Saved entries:
────
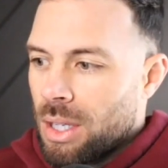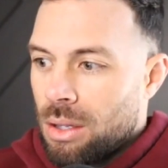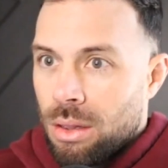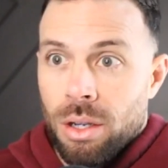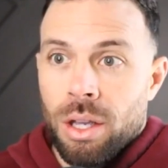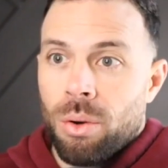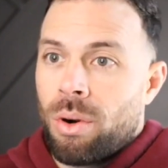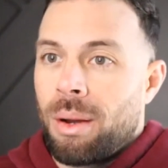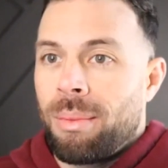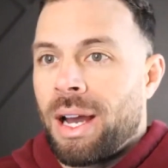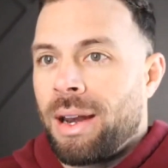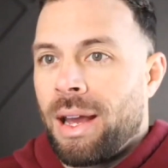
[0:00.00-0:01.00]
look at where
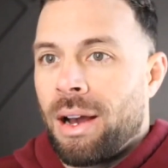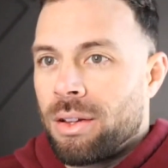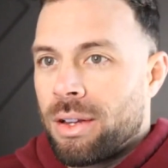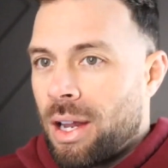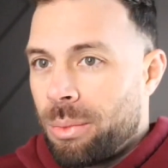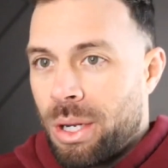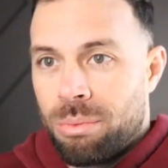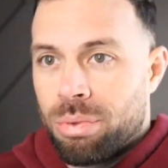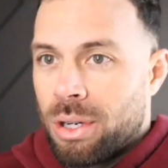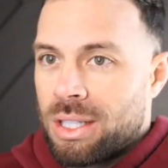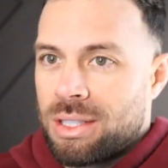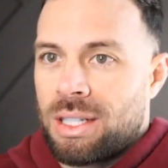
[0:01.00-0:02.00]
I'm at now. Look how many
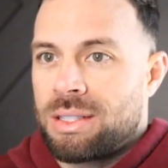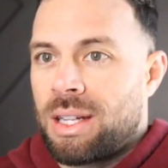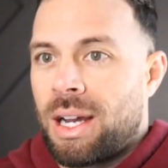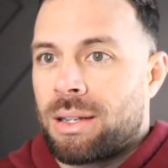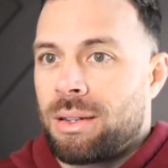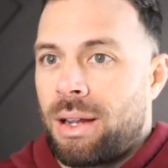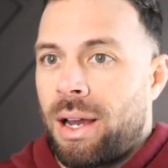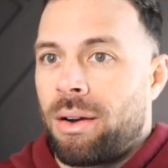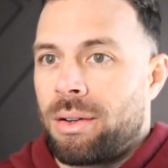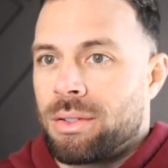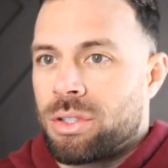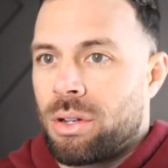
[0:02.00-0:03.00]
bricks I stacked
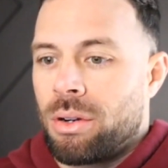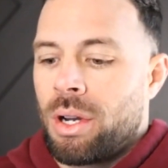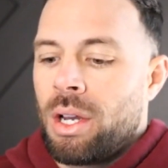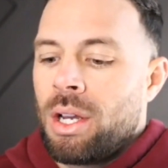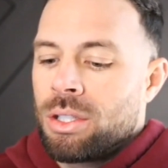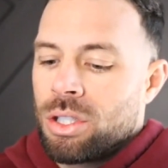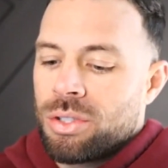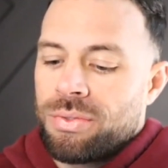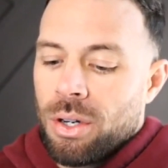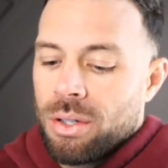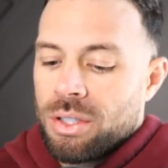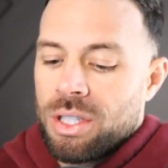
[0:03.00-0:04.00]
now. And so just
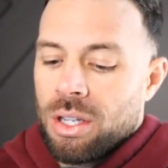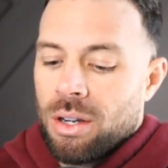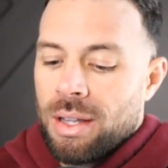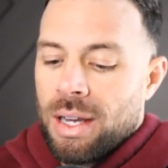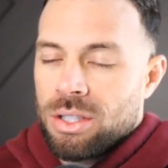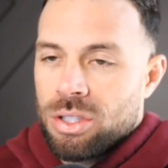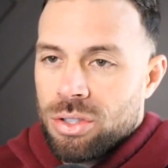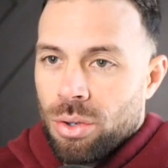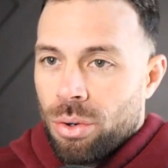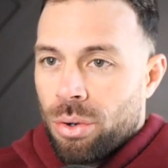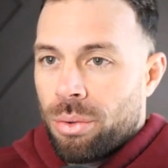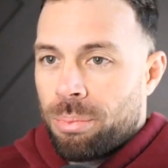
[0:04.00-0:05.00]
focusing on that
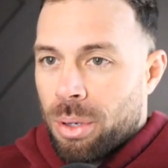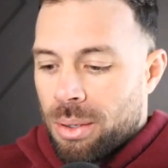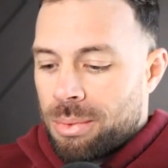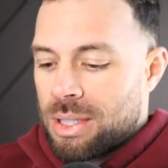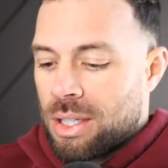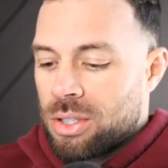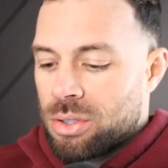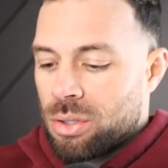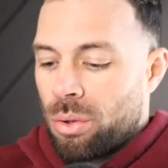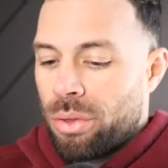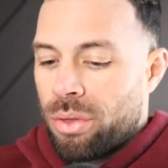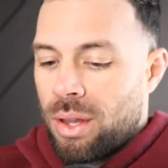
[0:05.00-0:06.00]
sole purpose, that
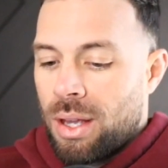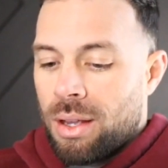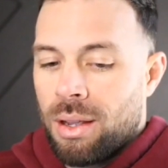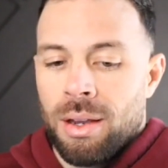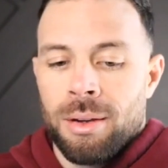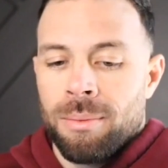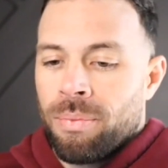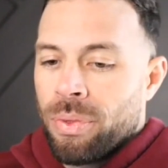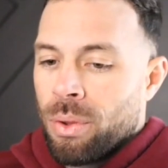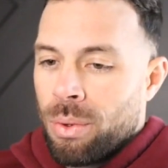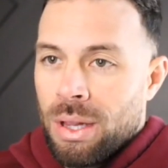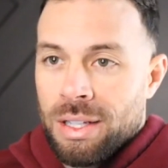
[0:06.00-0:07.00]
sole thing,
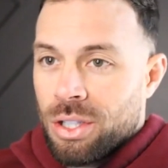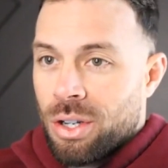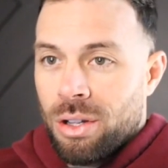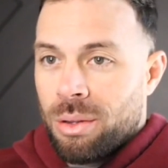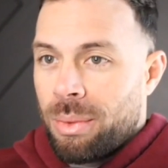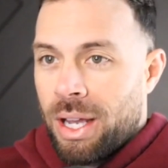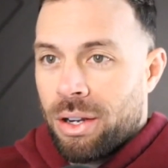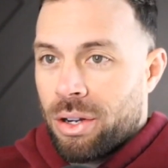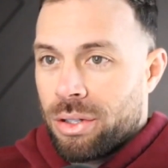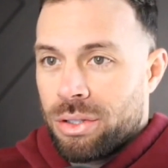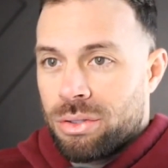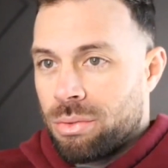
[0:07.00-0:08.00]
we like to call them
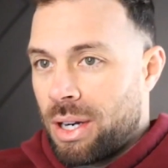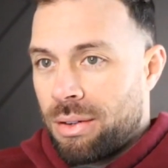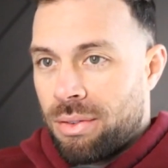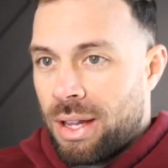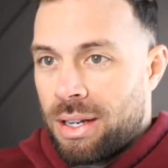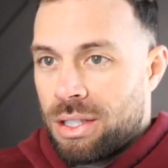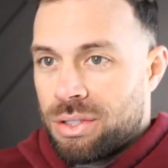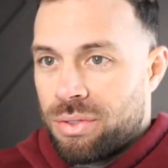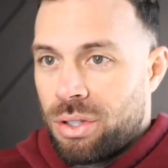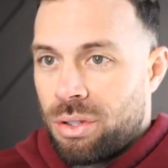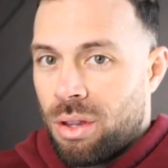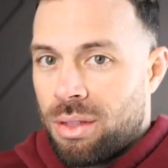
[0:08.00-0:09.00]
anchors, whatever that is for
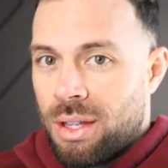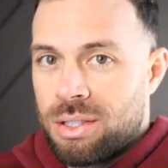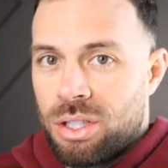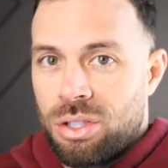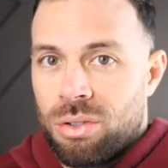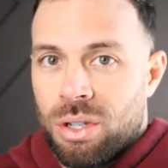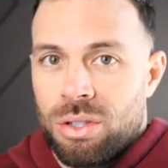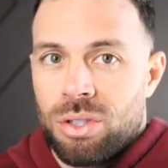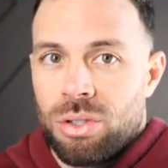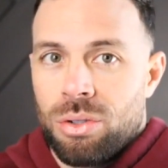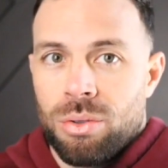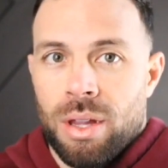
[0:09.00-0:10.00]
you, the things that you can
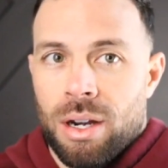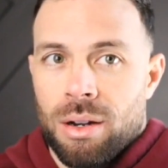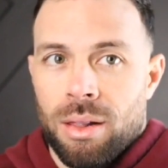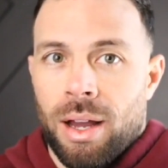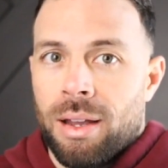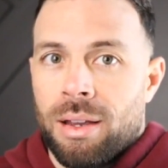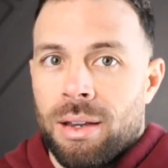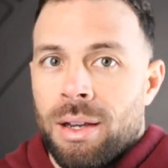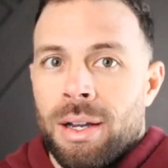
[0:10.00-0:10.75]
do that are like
────
WHAT YOU ARE ASKED TO DO: Reproduce each record from above exactly; pictures do not belong in the copy.

EXERCISE SOLUTION:
[0:00.00-0:01.00]
look at where
[0:01.00-0:02.00]
I'm at now. Look how many
[0:02.00-0:03.00]
bricks I stacked
[0:03.00-0:04.00]
now. And so just
[0:04.00-0:05.00]
focusing on that
[0:05.00-0:06.00]
sole purpose, that
[0:06.00-0:07.00]
sole thing,
[0:07.00-0:08.00]
we like to call them
[0:08.00-0:09.00]
anchors, whatever that is for
[0:09.00-0:10.00]
you, the things that you can
[0:10.00-0:10.75]
do that are like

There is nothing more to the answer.